US corn futures declined on Wednesday as traders booked profits after a two-week high in the previous session and braced for a possible reduction in the US government's 2014 quota of corn-based ethanol fuel used in gasoline. Soyabean futures firmed in choppy technical trade while wheat ended a tick higher on short-covering after closing lower in each of the previous seven sessions.
At the Chicago Board of Trade, December corn settled down 2-1/2 cents at $4.29-3/4 per bushel. January soyabeans ended 1/2 cent higher at $13.15 a bushel and December wheat settled up 1/4 cent at $6.45-1/2 a bushel. Corn sagged on technical moves and worries that the US Environmental Protection Agency would soon revise its Renewable Fuel Standard, or RFS, by lowering the amount of corn-based ethanol required in 2014 for blending into gasoline.

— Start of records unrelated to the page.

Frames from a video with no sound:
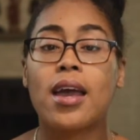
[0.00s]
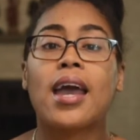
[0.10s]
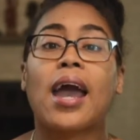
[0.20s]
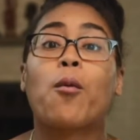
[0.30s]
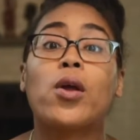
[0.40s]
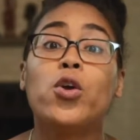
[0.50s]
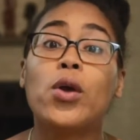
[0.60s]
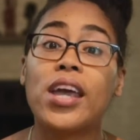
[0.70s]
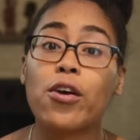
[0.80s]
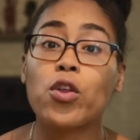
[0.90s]
And when you
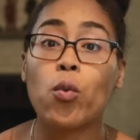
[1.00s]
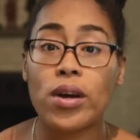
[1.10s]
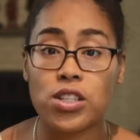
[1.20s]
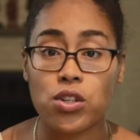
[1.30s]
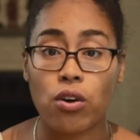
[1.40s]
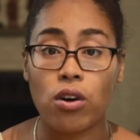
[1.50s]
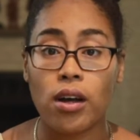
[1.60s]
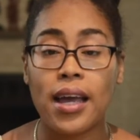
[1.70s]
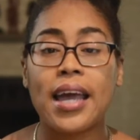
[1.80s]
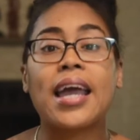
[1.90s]
hear the whistle,
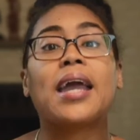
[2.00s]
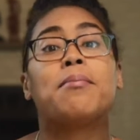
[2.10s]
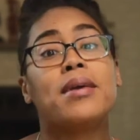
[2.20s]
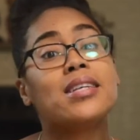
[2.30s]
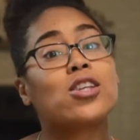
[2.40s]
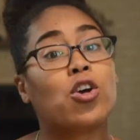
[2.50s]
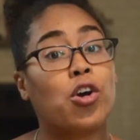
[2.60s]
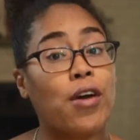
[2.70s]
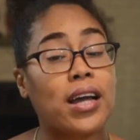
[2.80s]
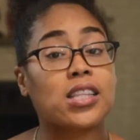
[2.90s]
it means
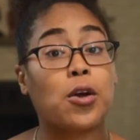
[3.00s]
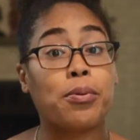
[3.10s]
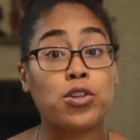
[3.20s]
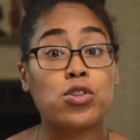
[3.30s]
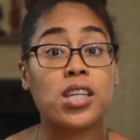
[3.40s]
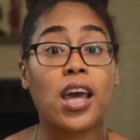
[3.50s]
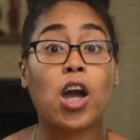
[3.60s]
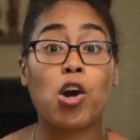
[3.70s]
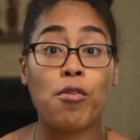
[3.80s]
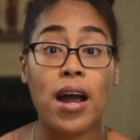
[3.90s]
they're producing it
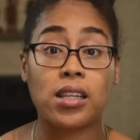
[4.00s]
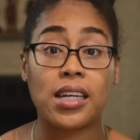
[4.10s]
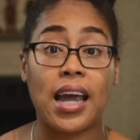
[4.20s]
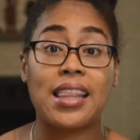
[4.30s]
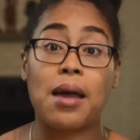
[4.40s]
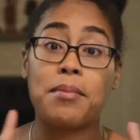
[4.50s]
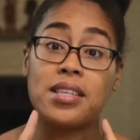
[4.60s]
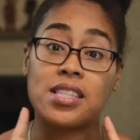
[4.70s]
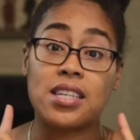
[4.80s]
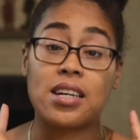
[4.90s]
correctly, and that
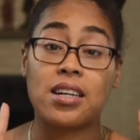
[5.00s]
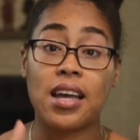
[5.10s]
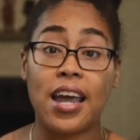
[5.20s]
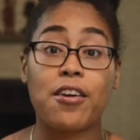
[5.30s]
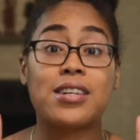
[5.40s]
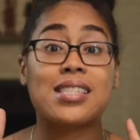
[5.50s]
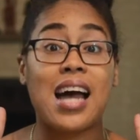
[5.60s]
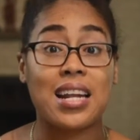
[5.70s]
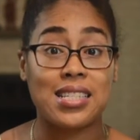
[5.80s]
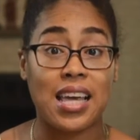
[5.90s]
means the air is
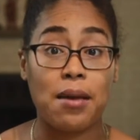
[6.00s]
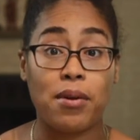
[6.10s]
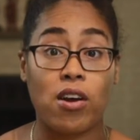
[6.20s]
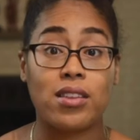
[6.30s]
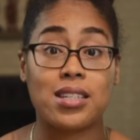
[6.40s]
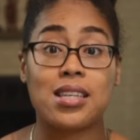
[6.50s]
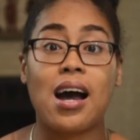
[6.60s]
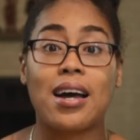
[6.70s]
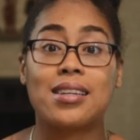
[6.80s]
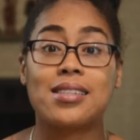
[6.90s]
not escaping on the
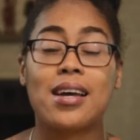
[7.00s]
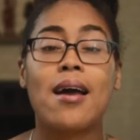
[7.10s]
sides.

Documents leaked earlier this year indicated the government might lower its corn-based ethanol requirement to 13 billion gallons, versus the 14.4 billion called for in the 2007 RFS law. "It's an uncertainty, and the bottom line is they are going to reduce," said Mark Schultz, analyst with Northstar Commodity in Minneapolis. "But if it stays at 13 billion (gallons), it's not super-negative," he added.
Even with a lower mandate, US ethanol production could reach 14 billion gallons in 2014 because of positive margins for processors and demand from buyers, Archer Daniels Midland Co's chief executive said. The corn market was seeking new direction after recent price rallies after a major US Department of Agriculture report on Friday. The USDA forecast a record US corn crop, but its projection of 2013/14 ending stocks fell below market expectations.
The US corn harvest was 84 percent complete by Sunday, ahead of the five-year average of 79 percent, the USDA said in a weekly report. However, high levels of kernel moisture were a concern in Iowa, Nebraska, Wisconsin and other states, slowing progress. The US soyabean harvest was 91 percent finished, roughly in line with the five-year average of 92 percent. Soyabeans ended higher after spending much of the session in negative territory. But the benchmark January contract stayed inside of the previous day's trading range and below Tuesday's six-week top of $13.19-3/4. December soyameal settled down $4.40, or 1 percent, at $423.30 per short ton, dropping from a near two-month high set Tuesday, but strong domestic and export demand for US meal underpinned values.